Only the lines from the one with "[29:49.93-29:50.93]" through the final line below belong in the answer, copied exactly and without pictures.

------------------------------------------------------------------------

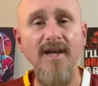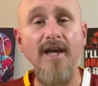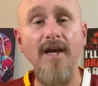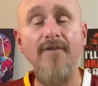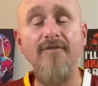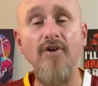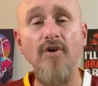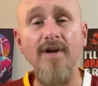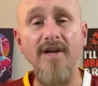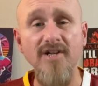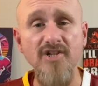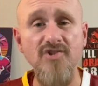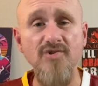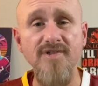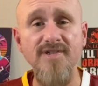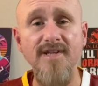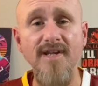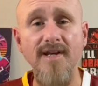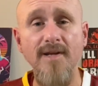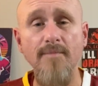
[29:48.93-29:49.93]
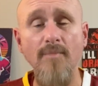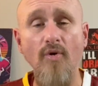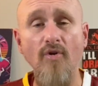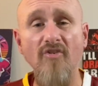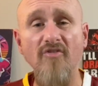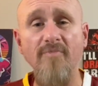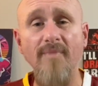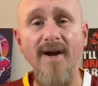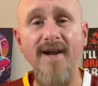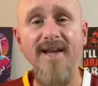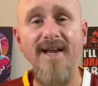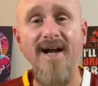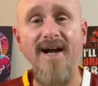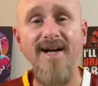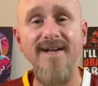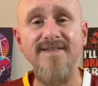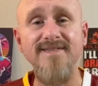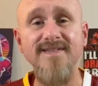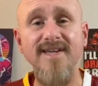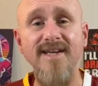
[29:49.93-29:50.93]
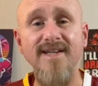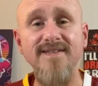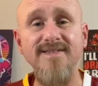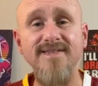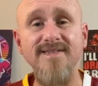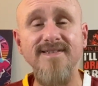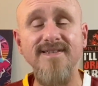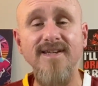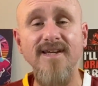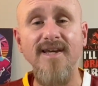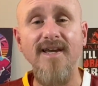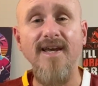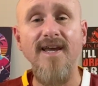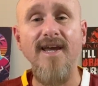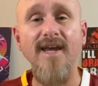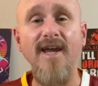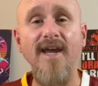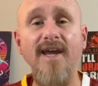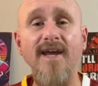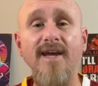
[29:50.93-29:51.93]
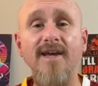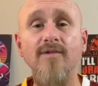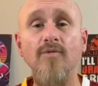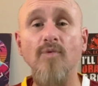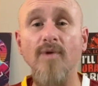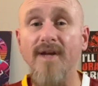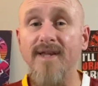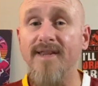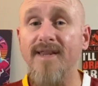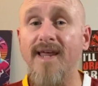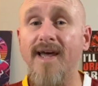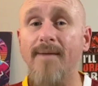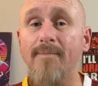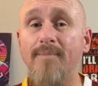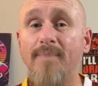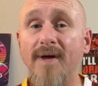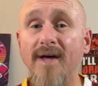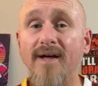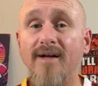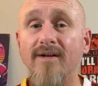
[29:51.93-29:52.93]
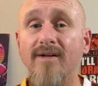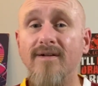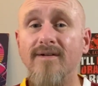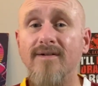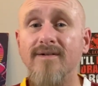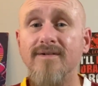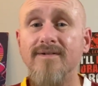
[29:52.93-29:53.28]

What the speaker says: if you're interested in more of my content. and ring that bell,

------------------------------------------------------------------------

**ANSWER TO THE PROBLEM**.
[29:49.93-29:50.93]
[29:50.93-29:51.93]
[29:51.93-29:52.93]
[29:52.93-29:53.28]

What the speaker says: if you're interested in more of my content. and ring that bell,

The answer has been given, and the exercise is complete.